Failed in multiple GPU training

Question

Failed in multiple GPU training

EvW1998 opened this issue 7 months ago · comments

I could train with a single GPU, but when I try to run with multiple GPU by running dist_train.sh, the program stopped without reporting anything.

My dist_train.sh is like this:

CUDA_VISIBLE_DEVICES=0,1 nohup python3 -m torch.distributed.launch --nproc_per_node=2 --master_port 29501 train.py --launcher pytorch > log.txt&

The log.txt shows like this:

/usr/local/miniconda3/envs/pcdt/lib/python3.8/site-packages/torch/distributed/launch.py:178: FutureWarning: The module torch.distributed.launch is deprecated
and will be removed in future. Use torch.distributed.run.
Note that --use_env is set by default in torch.distributed.run.
If your script expects --local_rank argument to be set, please
change it to read from os.environ['LOCAL_RANK'] instead.
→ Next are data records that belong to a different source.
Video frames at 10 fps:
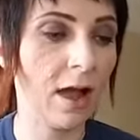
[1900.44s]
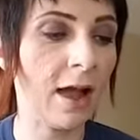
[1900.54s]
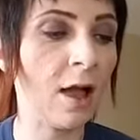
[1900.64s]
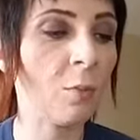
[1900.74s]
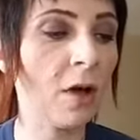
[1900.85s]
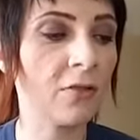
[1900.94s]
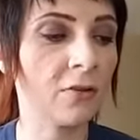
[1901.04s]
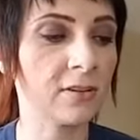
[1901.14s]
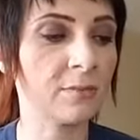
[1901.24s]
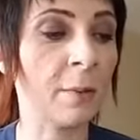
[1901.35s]
I help
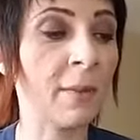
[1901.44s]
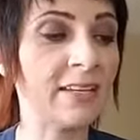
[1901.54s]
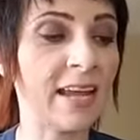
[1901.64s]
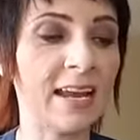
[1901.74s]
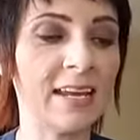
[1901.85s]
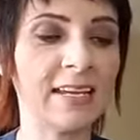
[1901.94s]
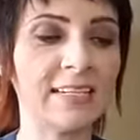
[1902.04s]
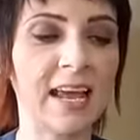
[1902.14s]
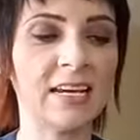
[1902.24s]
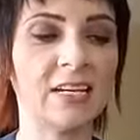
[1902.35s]
others by maintaining and
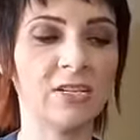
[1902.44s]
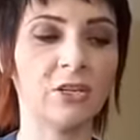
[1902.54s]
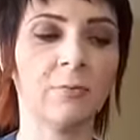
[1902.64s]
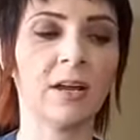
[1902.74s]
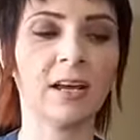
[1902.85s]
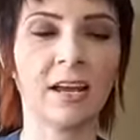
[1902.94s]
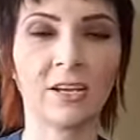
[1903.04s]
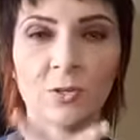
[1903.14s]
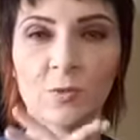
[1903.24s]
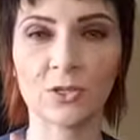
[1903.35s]
tending to my
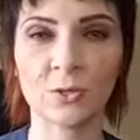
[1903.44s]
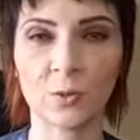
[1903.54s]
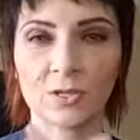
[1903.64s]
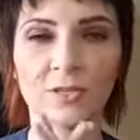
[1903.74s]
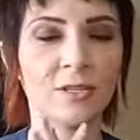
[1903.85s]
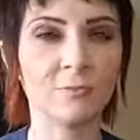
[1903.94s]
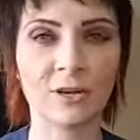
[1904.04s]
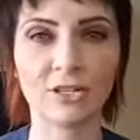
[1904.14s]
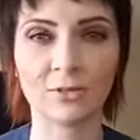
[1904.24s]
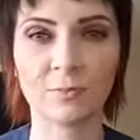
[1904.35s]
connection with Source as
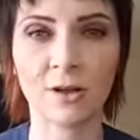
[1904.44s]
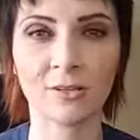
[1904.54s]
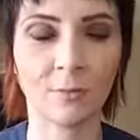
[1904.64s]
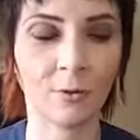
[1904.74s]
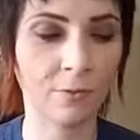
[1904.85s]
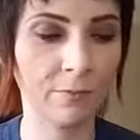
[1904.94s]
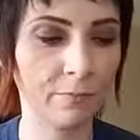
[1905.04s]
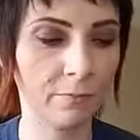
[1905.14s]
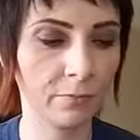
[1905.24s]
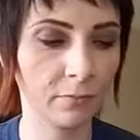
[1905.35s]
much as possible.
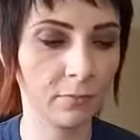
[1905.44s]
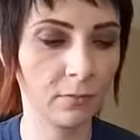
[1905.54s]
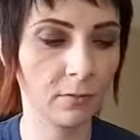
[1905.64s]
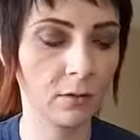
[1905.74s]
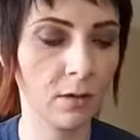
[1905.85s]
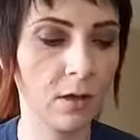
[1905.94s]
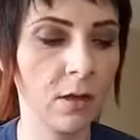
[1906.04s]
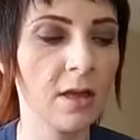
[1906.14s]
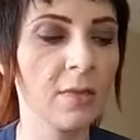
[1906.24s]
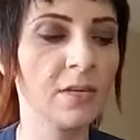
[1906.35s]

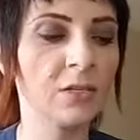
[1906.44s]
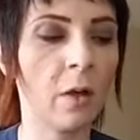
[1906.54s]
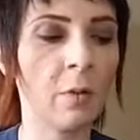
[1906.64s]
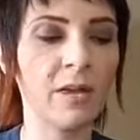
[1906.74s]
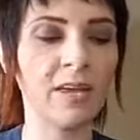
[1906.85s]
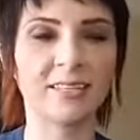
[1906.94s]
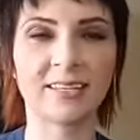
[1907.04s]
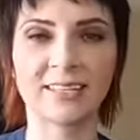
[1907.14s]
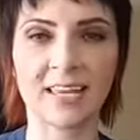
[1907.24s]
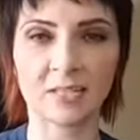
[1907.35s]
This well-being is
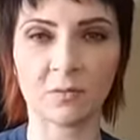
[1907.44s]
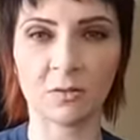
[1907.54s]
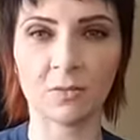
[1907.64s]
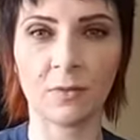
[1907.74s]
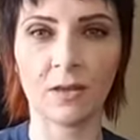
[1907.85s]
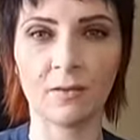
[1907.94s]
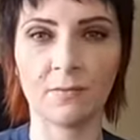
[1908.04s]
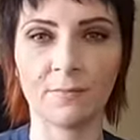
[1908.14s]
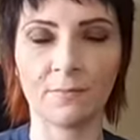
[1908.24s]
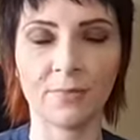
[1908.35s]
accessible to me,
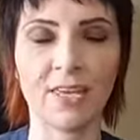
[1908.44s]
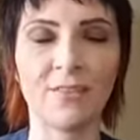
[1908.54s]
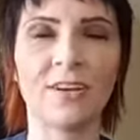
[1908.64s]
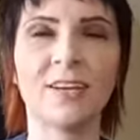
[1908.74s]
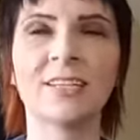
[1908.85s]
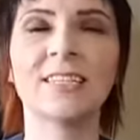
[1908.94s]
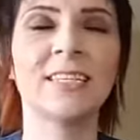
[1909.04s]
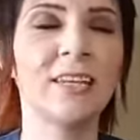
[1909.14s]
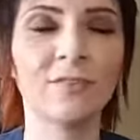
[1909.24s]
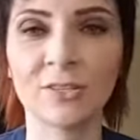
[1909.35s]
even in a
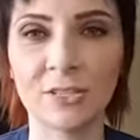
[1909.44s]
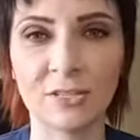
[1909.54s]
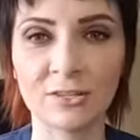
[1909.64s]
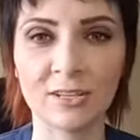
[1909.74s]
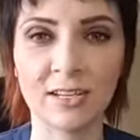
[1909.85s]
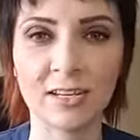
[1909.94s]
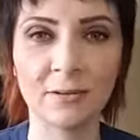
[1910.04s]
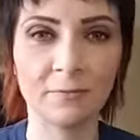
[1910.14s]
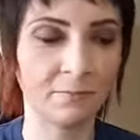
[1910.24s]
sea of uncertainty.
See
https://pytorch.org/docs/stable/distributed.html#launch-utility for
further instructions

warnings.warn(
WARNING:torch.distributed.run:*****************************************
Setting OMP_NUM_THREADS environment variable for each process to be 1 in default, to avoid your system being overloaded, please further tune the variable for optimal performance in your application as needed.

Feels like something wrong with distributed, any ideas? Thanks

fish · Answer 1 · Mon Apr 08 2024 16:44:07 GMT+0800 (China Standard Time)

Hi, @EvW1998. I also meet this question. Do you solve it?